Longford county councillors at the final meeting of this term last week. Caption below PICTURE: SHELLEY CORCORAN
Longford is in serious need of an affordable housing scheme for younger couples and families who are earning too much to qualify for social housing but not enough to qualify for a mortgage with mainstream banks, a recent meeting of Longford County Council has heard.
Social housing targets in the county have been met for the past two years and councillors are now expressing concerns that having more social housing than affordable housing will result in young couples moving out of the county.
However, due to low property prices and high billing costs in the county, Longford is precluded from the government's current Affordable Housing Scheme.
At the May meeting of Longford County Council, a policy for affordable housing was adopted but, councillors have stressed, a policy is no good if the government's current scheme excludes counties like Longford.
“This is a matter of urgency,” said Cllr Mick Cahill (FF).
“We need to see some progress on this because there’s a big demand for affordable houses, and certainly across south Longford with Center Parcs opening up. Unless there is some sort of affordable housing scheme, all those people with Center Parcs jobs are going to bring that wealth into other counties.”
His Fianna Fáil colleague Cllr Martin Mulleady was in agreement that affordable housing is essential to help young workers get on the property ladder.
“I think that it’s very important that the county has social housing, but we want affordable housing as well,” he said.
Cllr Micheál Carrigy (FG) agreed that depending on social housing would be a bad move for the council.
“We’ve hit our targets with regard to social housing but we don’t want a situation where we have too much social housing. We have couples out there who want to buy their home and I think the affordable housing scheme is the way forward,” he said.
In a notice of motion, Cllr Paraic Brady (FG) called on the council to provide an exact number of social houses that are intended for the county for the remainder of 2019 and 2020 and a breakdown of the areas in which those houses will be built.
“The north of the county has more social houses than any other part of the county and what I’m looking for is an equal spread,” he said.
“We need affordable housing, social housing and private rental mixed. I don’t think it’s fair on the people of Longford.”
There is a need for social housing in the county , north Longford's Cllr PJ Reilly (FF) pointed out in response.
“We need social houses and we have to achieve our target. But they need to be spread across the county, not to be putting them all into the one area,” he said.

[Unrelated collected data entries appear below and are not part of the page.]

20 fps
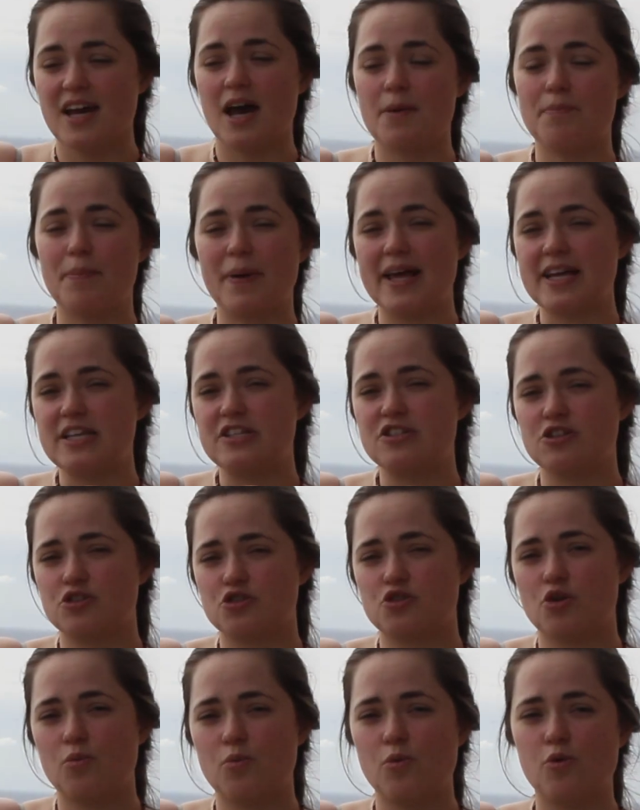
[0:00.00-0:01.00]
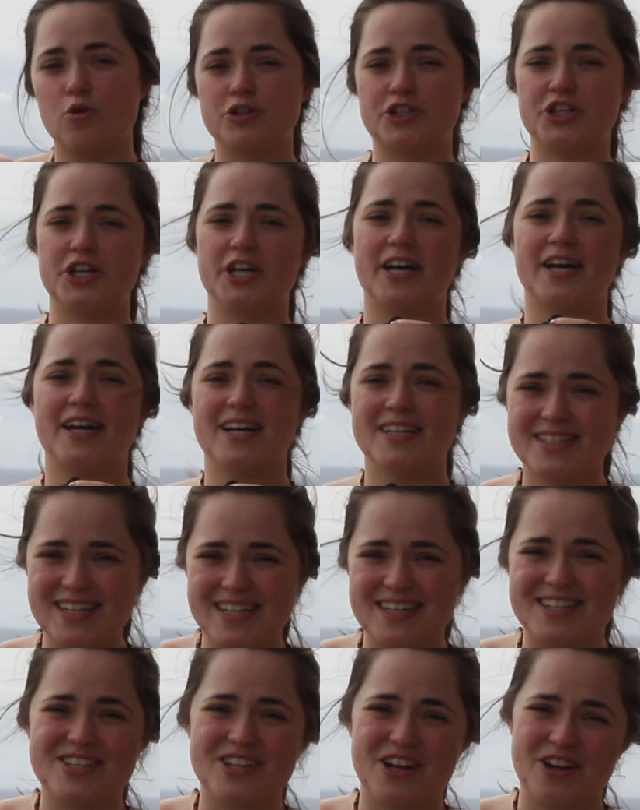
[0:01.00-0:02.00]
a place to store water, a
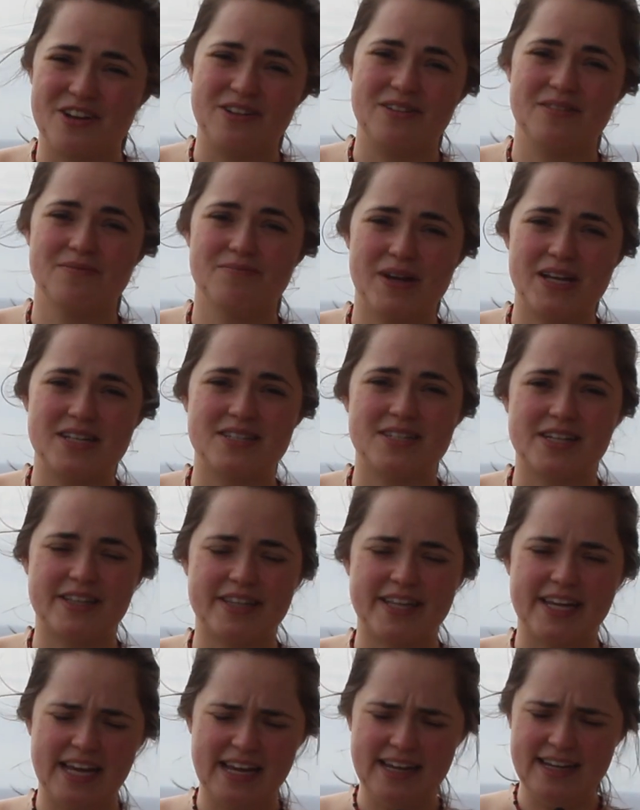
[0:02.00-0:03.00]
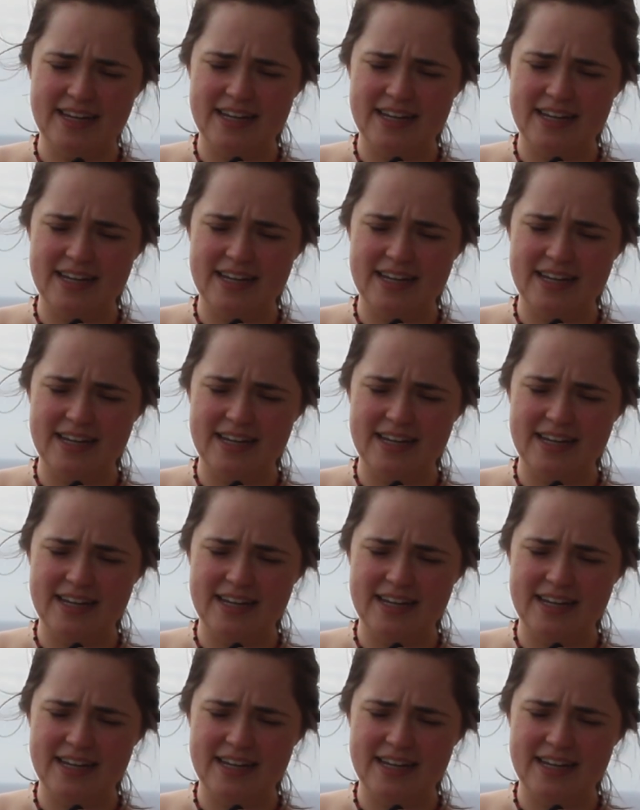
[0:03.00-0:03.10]
cistern basically.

With that, Independent Cllr Gerry Warnock posed the question: “What do we want our county to become?
“Do we want to be known as a social housing hub? Or do we want to be a vibrant community that wants to create employment, create jobs and create communities?” he asked.
The simple fact, he added, is that there were too many houses built in this county, resulting in a large number of people coming into the county but not taking up employment.
“What we need is a scheme that’s directed at the right type of people,” he said.
“We have an oversubscription of social housing at the minute. We have 55% more social housing than the national average in the 2016 census. That says to me that we do not need huge volumes of social housing in this county.
“There was a target of 321 social housing to be built at the end of 2021. We need in excess of 321 affordable houses to be provided in this county before the end of 2021.
“We created a thousand jobs in the last 12 months around the Longford town area. And the question that has to be asked is: how many of those people that will be taking up those positions are actually living inside the county boundaries, never mind the town boundary?
“So, it’s no good creating jobs and exporting the wealth of that out to different counties. We need to be able to cater for people. We need to build communities as opposed to providing houses willy nilly with no strategic plan,” he concluded.